En réalité, l’effort de développement à la charge des pays africains devient comme un acte d’émancipation économique. La finalité est de les affranchir de toute tutelle étrangère pour leur développement. Et même si le pari n’est pas gagné d’avance, le jeu vaut la chandelle.
Un leadership tunisien
Le Japon a choisi la Tunisie pour conduire à bon port la TICAD 8. Cinq secteurs d’activité ont été sélectionnés à cet effet, à savoir les IT, la santé, les énergies renouvelables, l’agriculture bio et celui des infrastructures. Il reviendra à la Chambre mixte tuniso-japonaise d’identifier les meilleurs opérateurs nationaux du secteur. C’est-à-dire ceux qui sont compatibles avec leurs homologues japonais intéressés par le deal.
L’attelage conjoint entre entreprises tunisiennes et japonaises devrait formaliser des projets de partenariat avec des entreprises africaines intéressées par cette offre et qui se déplaceraient à Tunis au mois d’août 2022.
Que le Japon en toute spontanéité mais également en toute connaissance de cause ait élu la Tunisie comme conducteur de l’opération c’est un geste du ciel en ce moment où notre pays doute d’elle-même. Les opérateurs tunisiens n’espéraient pas une reconnaissance de standing de la part du géant japonais. Ce dernier ficèle l’opération dans son ensemble.
Les entreprises japonaises engageront leur potentiel technologique, et l’Etat japonais procurera les fonds nécessaires. Lors de la TICAD 7, près de 20 milliards de dollars US ont été récoltés. Cela donne du champ à cette initiative. Ce geste est à caractère providentiel.
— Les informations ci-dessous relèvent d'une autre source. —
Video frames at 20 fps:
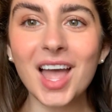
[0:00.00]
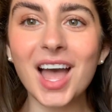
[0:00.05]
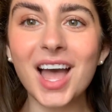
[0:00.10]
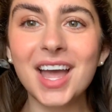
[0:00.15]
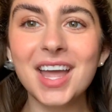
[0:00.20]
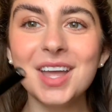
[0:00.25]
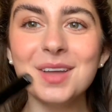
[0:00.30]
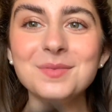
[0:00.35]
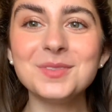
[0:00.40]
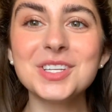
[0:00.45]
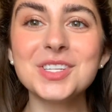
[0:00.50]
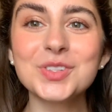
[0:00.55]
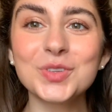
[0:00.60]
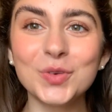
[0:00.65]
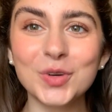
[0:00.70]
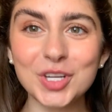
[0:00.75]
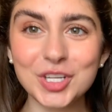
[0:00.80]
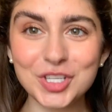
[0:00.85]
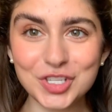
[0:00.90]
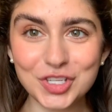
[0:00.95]
I am just
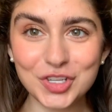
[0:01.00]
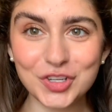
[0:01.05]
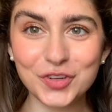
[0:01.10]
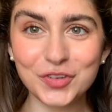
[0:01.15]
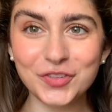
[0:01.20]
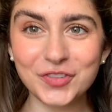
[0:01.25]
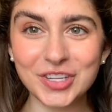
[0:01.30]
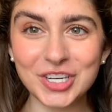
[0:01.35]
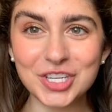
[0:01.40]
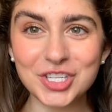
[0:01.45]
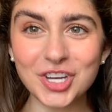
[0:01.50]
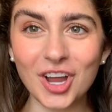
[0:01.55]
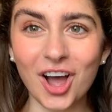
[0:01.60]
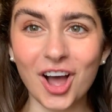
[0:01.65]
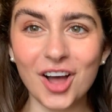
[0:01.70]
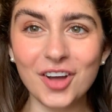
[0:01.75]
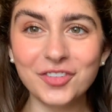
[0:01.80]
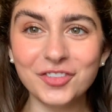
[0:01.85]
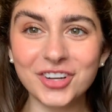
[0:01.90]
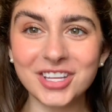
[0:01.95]
going to finish
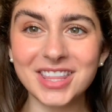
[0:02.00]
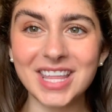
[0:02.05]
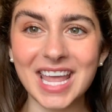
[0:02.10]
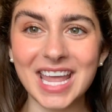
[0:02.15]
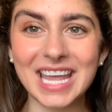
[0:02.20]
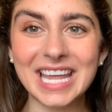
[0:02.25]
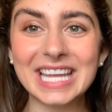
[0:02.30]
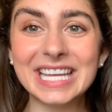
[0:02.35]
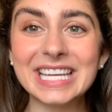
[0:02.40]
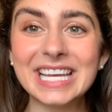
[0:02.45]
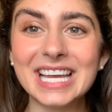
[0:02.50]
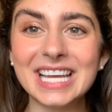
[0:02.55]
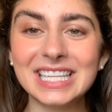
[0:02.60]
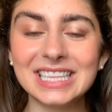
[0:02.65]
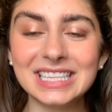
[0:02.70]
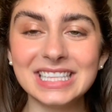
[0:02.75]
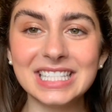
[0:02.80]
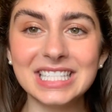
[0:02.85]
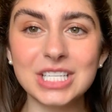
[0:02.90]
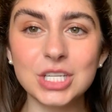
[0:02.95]
off with a
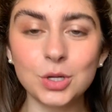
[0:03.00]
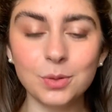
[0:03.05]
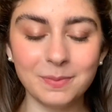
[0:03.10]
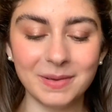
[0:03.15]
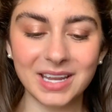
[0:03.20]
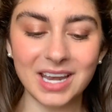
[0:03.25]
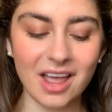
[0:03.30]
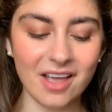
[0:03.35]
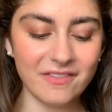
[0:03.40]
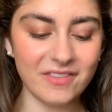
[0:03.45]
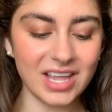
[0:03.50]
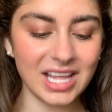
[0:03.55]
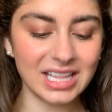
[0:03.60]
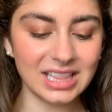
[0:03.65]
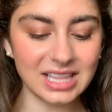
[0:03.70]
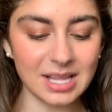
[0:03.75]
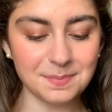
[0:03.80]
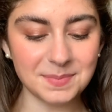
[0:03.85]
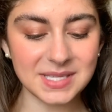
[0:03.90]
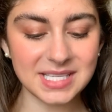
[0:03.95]
little bit of a
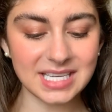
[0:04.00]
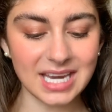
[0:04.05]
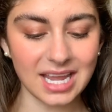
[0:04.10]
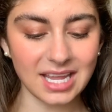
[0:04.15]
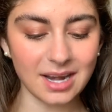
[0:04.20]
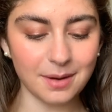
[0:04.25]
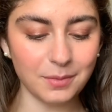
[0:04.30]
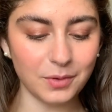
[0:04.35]
lip stain.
Alors que le pays étouffe sur son marché domestique et qu’il ne trouve pas la voie d’un nouveau modèle de développement pour repartir de bon pied, voilà la TICAD. Mais c’est autant une aubaine qu’une mise à l’épreuve car il faut pouvoir finaliser le projet.
Une vision, une stratégie et un plan d’action
La relation de la Tunisie avec le reste du continent est pertinente dans sa formalisation. Elle y a vu sa nouvelle frontière. L’idée est audacieuse mais reste figée. L’ambition a manqué. Le pays s’y est construit une notoriété. Hélas les réalisations économiques n’ont pas suivi. La panne entrepreneuriale a été prolongée. Enfin, le secteur privé a dû se résoudre à jouer son rôle et s’est lancé dans l’exploration du terrain.
Quelques percées méritent d’être citées. La SCIT a fait une avancée commerciale courageuse. TunInvest a construit un réseau de partenariats financiers. SOROUBAT et la STEG International ont réalisé quelques chantiers d’infrastructure. La BH a transposé l’épargne logement dans certains pays subsahariens. Mais il n’y a pas eu une dynamique d’ensemble et l’offre manque toujours de consistance. Et voilà que le Japon nous insère dans sa TICAD 8 comme team leader.
Cette initiative est meublée avec un soutien technologique et un apport financier japonais. Cela représente beaucoup de moyens. Le secteur privé saura-t-il étoffer son offre à l’adresse de ses homologues continentaux en se construisant une vision, en se donnant une stratégie et en proposant un plan d’action ? Tout notre cogito a porté sur la mutation vers un nouveau modèle de développement avec un Etat stratège et un secteur privé entreprenant. La TICAD se présente à nous comme le levier idéal pour réaliser cette conversion salutaire. Le délai de maturation de 2 ans nous semble raisonnable pour apprêter le secteur exportateur au redéploiement, lui qui étouffe, aujourd’hui, dans son espace traditionnel.